- [WHAT YOU WILL DO]
Word for word, copy out every line of the records, omitting each picture.

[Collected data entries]
>>>>
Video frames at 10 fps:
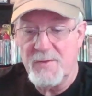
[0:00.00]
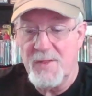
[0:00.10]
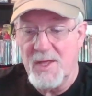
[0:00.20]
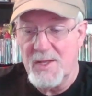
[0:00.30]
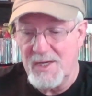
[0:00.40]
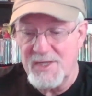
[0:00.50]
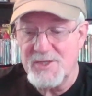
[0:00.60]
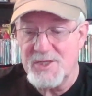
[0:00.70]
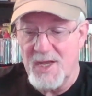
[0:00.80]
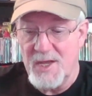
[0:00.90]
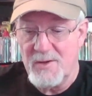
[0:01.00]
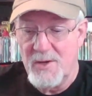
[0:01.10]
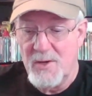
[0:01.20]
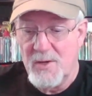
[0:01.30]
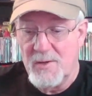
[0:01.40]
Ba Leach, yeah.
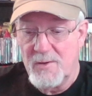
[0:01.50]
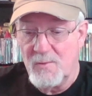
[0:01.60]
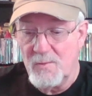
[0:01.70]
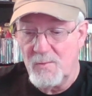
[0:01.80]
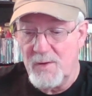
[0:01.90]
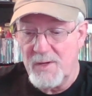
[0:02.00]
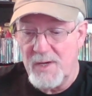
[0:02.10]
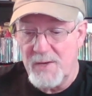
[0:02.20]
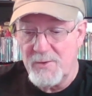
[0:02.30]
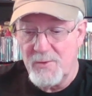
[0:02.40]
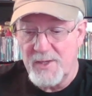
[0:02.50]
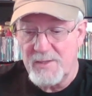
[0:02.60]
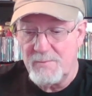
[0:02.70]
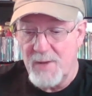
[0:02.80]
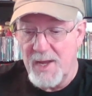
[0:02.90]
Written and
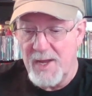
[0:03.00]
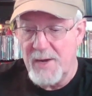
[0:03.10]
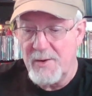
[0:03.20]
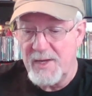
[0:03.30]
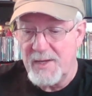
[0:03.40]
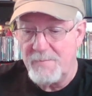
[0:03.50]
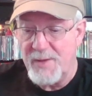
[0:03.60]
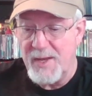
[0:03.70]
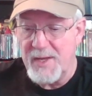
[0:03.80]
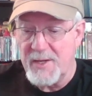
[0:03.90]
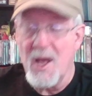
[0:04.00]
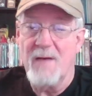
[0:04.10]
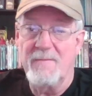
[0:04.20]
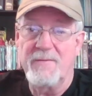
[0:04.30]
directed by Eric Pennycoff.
<<<<
- [ANSWER BELOW]
Video frames at 10 fps:
[0:00.00]
[0:00.10]
[0:00.20]
[0:00.30]
[0:00.40]
[0:00.50]
[0:00.60]
[0:00.70]
[0:00.80]
[0:00.90]
[0:01.00]
[0:01.10]
[0:01.20]
[0:01.30]
[0:01.40]
Ba Leach, yeah.
[0:01.50]
[0:01.60]
[0:01.70]
[0:01.80]
[0:01.90]
[0:02.00]
[0:02.10]
[0:02.20]
[0:02.30]
[0:02.40]
[0:02.50]
[0:02.60]
[0:02.70]
[0:02.80]
[0:02.90]
Written and
[0:03.00]
[0:03.10]
[0:03.20]
[0:03.30]
[0:03.40]
[0:03.50]
[0:03.60]
[0:03.70]
[0:03.80]
[0:03.90]
[0:04.00]
[0:04.10]
[0:04.20]
[0:04.30]
directed by Eric Pennycoff.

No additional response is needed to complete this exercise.